Нинон хмуро взболтала чай в бокале и выдала свою трактовку «сна»:
– Дом – это ты. Ты нуждаешься в ремонте, потому что свои потребности отодвинула на задний план. Бьешься рыбой об лед, хватаешься за любую работу, а все деньги в детей вкладываешь. Ева закончила колледж. Тебе спасибо сказала?
– Она была счастлива убраться из общежития. Представляешь, девочка Ася, что жила с ними в комнате, забрала чужое ведерко майонеза, общую пачку соли и туалетную бумагу, когда съезжала. Девчонки утром пропажу обнаружили. Соль и туалетная бумага для бедных студентов – это святое.
Моя дочь строила большие планы на будущее. Она разослала резюме повсюду, куда дотянулась, и уже неделю ждала ответа. Мне вменялось прямо сейчас снять достойную квартиру в областном центре, чтобы будущему офисному работнику было, где отдохнуть после напряженного трудового дня.

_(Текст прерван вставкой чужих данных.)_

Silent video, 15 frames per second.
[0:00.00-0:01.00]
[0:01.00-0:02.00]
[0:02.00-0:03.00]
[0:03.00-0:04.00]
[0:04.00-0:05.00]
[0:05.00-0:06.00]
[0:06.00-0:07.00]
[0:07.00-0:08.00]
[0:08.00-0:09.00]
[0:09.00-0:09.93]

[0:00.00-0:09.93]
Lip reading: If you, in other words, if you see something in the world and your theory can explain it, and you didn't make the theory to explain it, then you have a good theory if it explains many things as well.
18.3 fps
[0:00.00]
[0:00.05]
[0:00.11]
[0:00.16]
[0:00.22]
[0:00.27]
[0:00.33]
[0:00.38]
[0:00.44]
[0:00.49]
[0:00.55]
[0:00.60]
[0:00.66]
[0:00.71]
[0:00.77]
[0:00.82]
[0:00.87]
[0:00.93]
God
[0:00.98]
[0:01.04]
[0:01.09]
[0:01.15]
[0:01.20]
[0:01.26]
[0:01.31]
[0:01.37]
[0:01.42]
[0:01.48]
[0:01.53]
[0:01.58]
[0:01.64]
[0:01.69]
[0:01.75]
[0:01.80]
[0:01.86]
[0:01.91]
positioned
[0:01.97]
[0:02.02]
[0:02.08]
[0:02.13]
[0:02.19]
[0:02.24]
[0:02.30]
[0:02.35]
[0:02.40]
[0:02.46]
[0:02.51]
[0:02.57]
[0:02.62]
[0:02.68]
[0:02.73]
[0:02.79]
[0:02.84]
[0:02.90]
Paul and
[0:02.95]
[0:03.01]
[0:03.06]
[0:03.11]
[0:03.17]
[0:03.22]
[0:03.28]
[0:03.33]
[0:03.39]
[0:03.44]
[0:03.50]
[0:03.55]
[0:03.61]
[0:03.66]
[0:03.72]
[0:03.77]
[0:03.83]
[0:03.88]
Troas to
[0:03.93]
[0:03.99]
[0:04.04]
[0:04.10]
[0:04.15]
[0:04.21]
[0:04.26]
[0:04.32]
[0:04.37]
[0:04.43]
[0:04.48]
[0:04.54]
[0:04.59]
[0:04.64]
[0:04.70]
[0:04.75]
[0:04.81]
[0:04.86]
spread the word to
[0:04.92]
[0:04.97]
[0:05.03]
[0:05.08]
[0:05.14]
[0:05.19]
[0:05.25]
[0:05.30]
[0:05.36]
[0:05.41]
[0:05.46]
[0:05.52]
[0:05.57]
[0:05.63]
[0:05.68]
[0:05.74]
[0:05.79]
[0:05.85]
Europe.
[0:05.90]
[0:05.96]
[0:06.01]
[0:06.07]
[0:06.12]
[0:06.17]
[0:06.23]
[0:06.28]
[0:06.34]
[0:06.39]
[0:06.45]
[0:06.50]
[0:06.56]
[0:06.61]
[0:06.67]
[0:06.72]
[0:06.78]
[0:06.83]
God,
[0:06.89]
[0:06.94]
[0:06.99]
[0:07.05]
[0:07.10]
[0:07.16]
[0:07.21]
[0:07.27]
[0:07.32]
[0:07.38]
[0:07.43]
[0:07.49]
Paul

Уф-ф, мои деньги, как вода в дырявом ведерке, быстро и бесследно утекают.
– Ева нашла работу? – читала мои мысли Нинон.
– Нет еще.
– Когда найдет, тогда и квартиру снимешь. Не вздумай сейчас, а то знаю тебя сердобольную. Дочурка там приживется, будет спать до полудня, жаловаться на разные недомогания, и на какую работу ты ее не вытолкнешь.
– Хорошо. Не сниму. Марку надо сдать документы в университет до двадцать пятого июля. Нинон, мне бы четверть ставки! Могу полы мыть… ночью. Все счастливчики так делают.
Подруга запыхтела чайником и начала отправлять на работу мою дочь, моего сына и всех вокруг, включая своего не вовремя заглянувшего муженька. За окном сверкали молнии, а в квартире громыхала Нинон, поучая «глупую мать, которая слишком любит своих детей».
Через месяц с небольшим Ева нашла себе желанную работу офис-менеджера на предприятии ООО «Айсберг». Там ей вменялось вести документацию, разбираться с электронной почтой, отвечать на звонки, консультировать клиентов и – высочайшая степень доверия – даже отправлять готовую продукцию.
– От меня требуется быть собранной, коммуникабельной, ответственной и уметь найти подход к любому клиенту, – увлеченно рассказывала дочь. – Я должна знать компьютерные программы и работать с офисной техникой. Меня похвалили за приятную внешность.
Последнее заявление насторожило, но так как впереди маячил отпуск в две недели, я решила лично проконтролировать первые трудовые шаги дочери. Сниму ей квартиру, поживу в городе. Поддержка Еве несомненно понадобится.